» ACTION ITEM: Copy the listing in full and exactly, omitting its images.

[DATA TO PROCESS Boundary: Start]

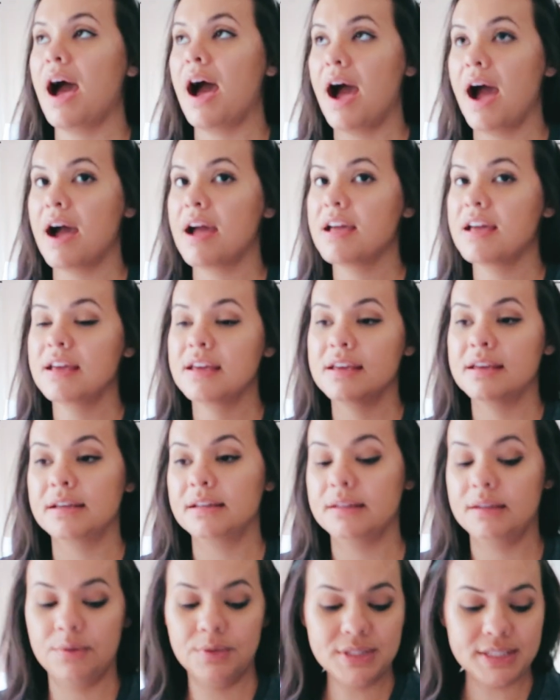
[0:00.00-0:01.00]

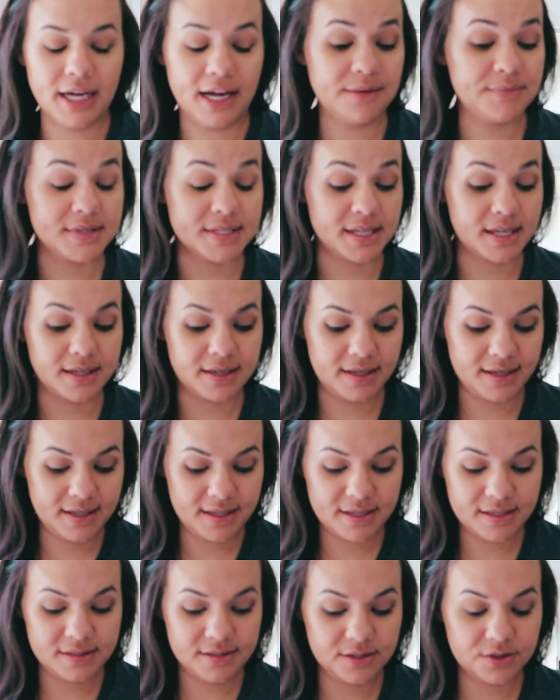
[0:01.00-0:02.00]
I, what time is it? It
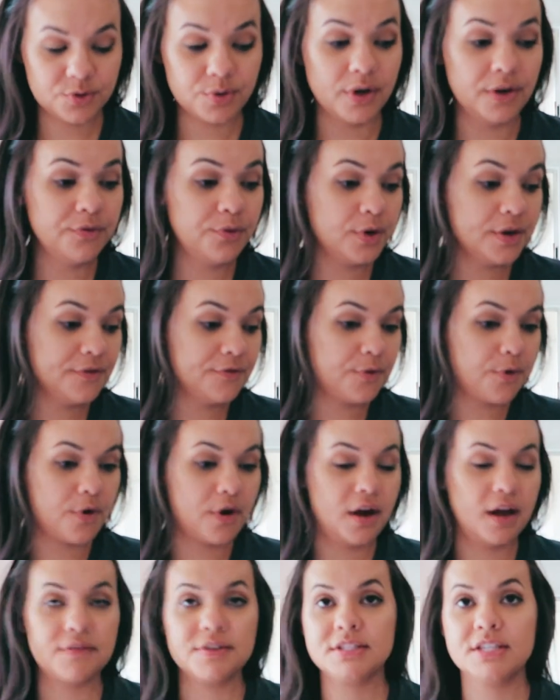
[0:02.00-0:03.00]
is
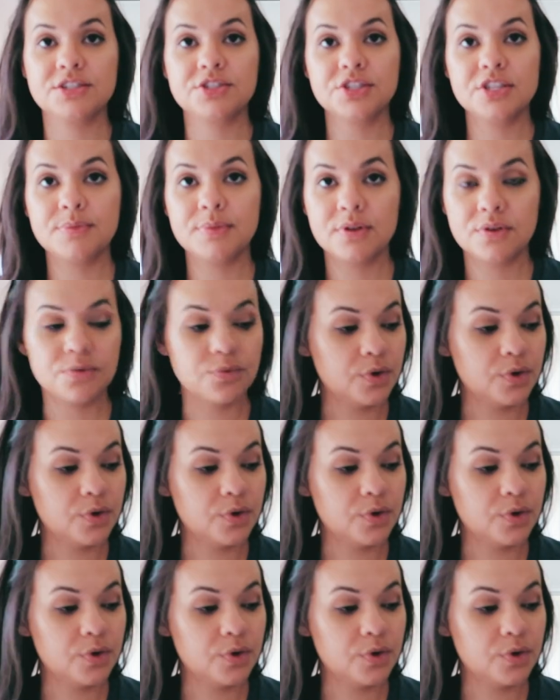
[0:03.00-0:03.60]
12.44. I've essentially been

[DATA TO PROCESS Boundary: End]

» TASK RESULT:
[0:00.00-0:01.00]

[0:01.00-0:02.00]
I, what time is it? It
[0:02.00-0:03.00]
is
[0:03.00-0:03.60]
12.44. I've essentially been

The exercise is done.